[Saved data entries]
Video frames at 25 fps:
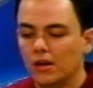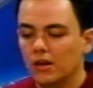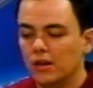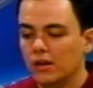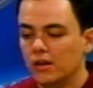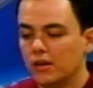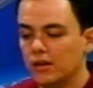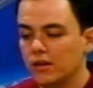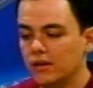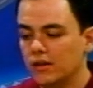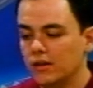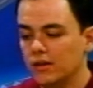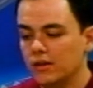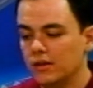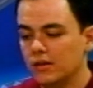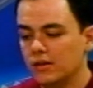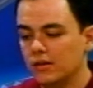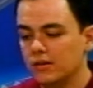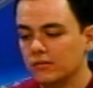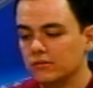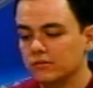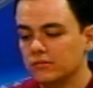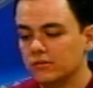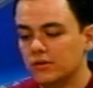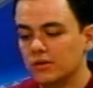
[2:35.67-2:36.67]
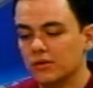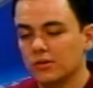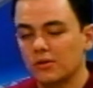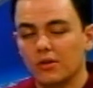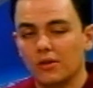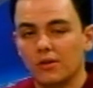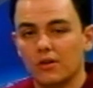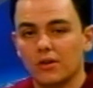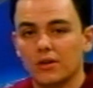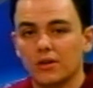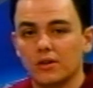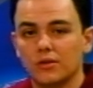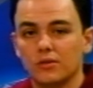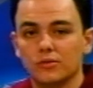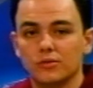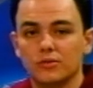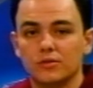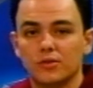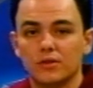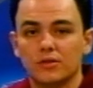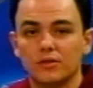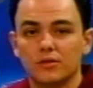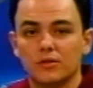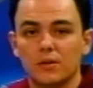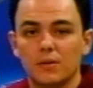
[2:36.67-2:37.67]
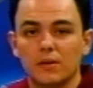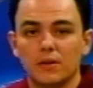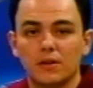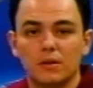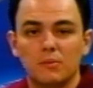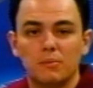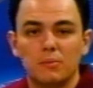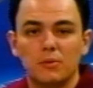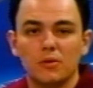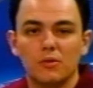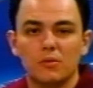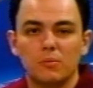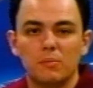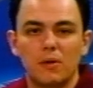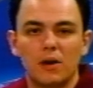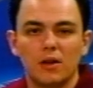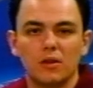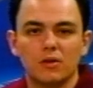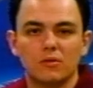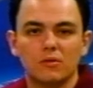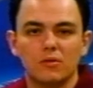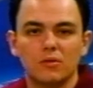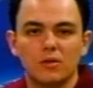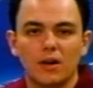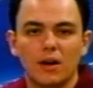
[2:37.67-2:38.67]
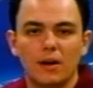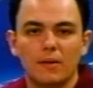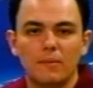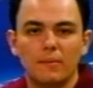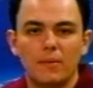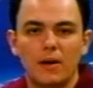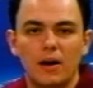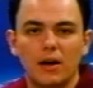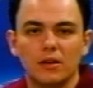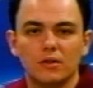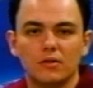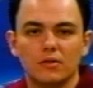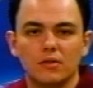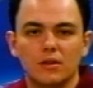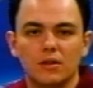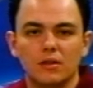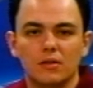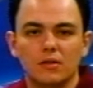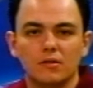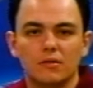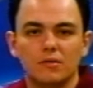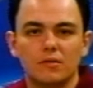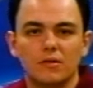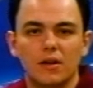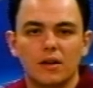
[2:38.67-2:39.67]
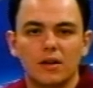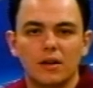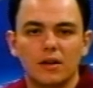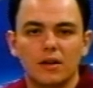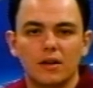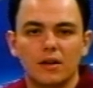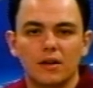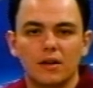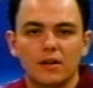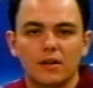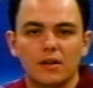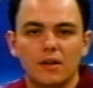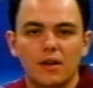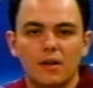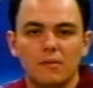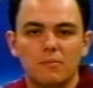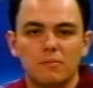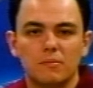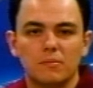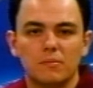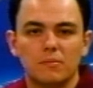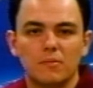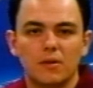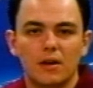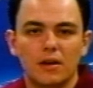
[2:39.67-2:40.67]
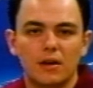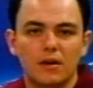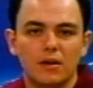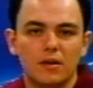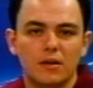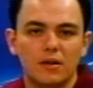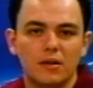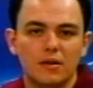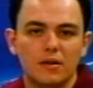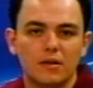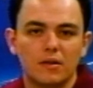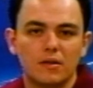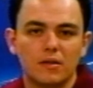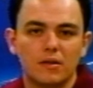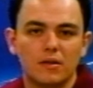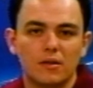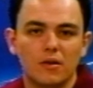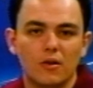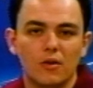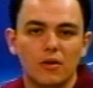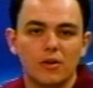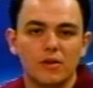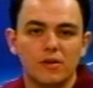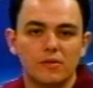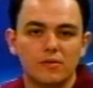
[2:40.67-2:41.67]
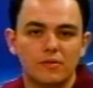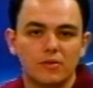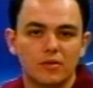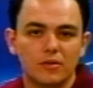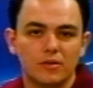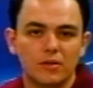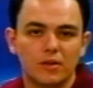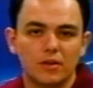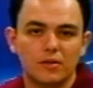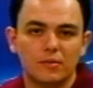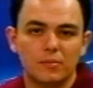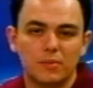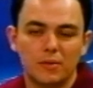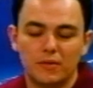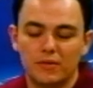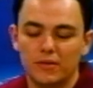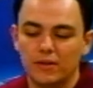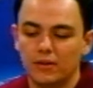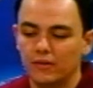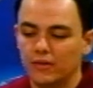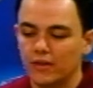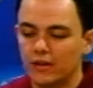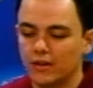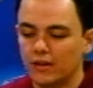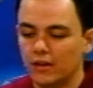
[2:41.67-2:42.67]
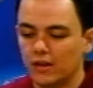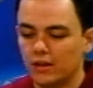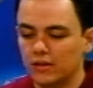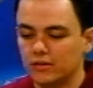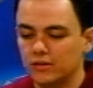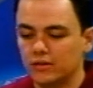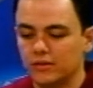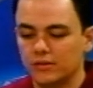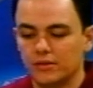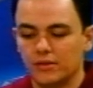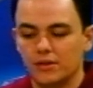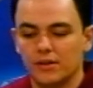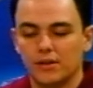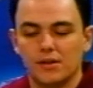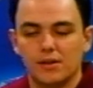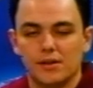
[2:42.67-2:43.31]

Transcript: E o que eu coloco é que o Santos também está preocupado com o gramado, que não é, é, é horrível, né? Para falar é, a verdade. Ainda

(Task to carry out) Exact copies of the entries above are needed, with every picture removed.

(Your response)
Video frames at 25 fps:
[2:35.67-2:36.67]
[2:36.67-2:37.67]
[2:37.67-2:38.67]
[2:38.67-2:39.67]
[2:39.67-2:40.67]
[2:40.67-2:41.67]
[2:41.67-2:42.67]
[2:42.67-2:43.31]

Transcript: E o que eu coloco é que o Santos também está preocupado com o gramado, que não é, é, é horrível, né? Para falar é, a verdade. Ainda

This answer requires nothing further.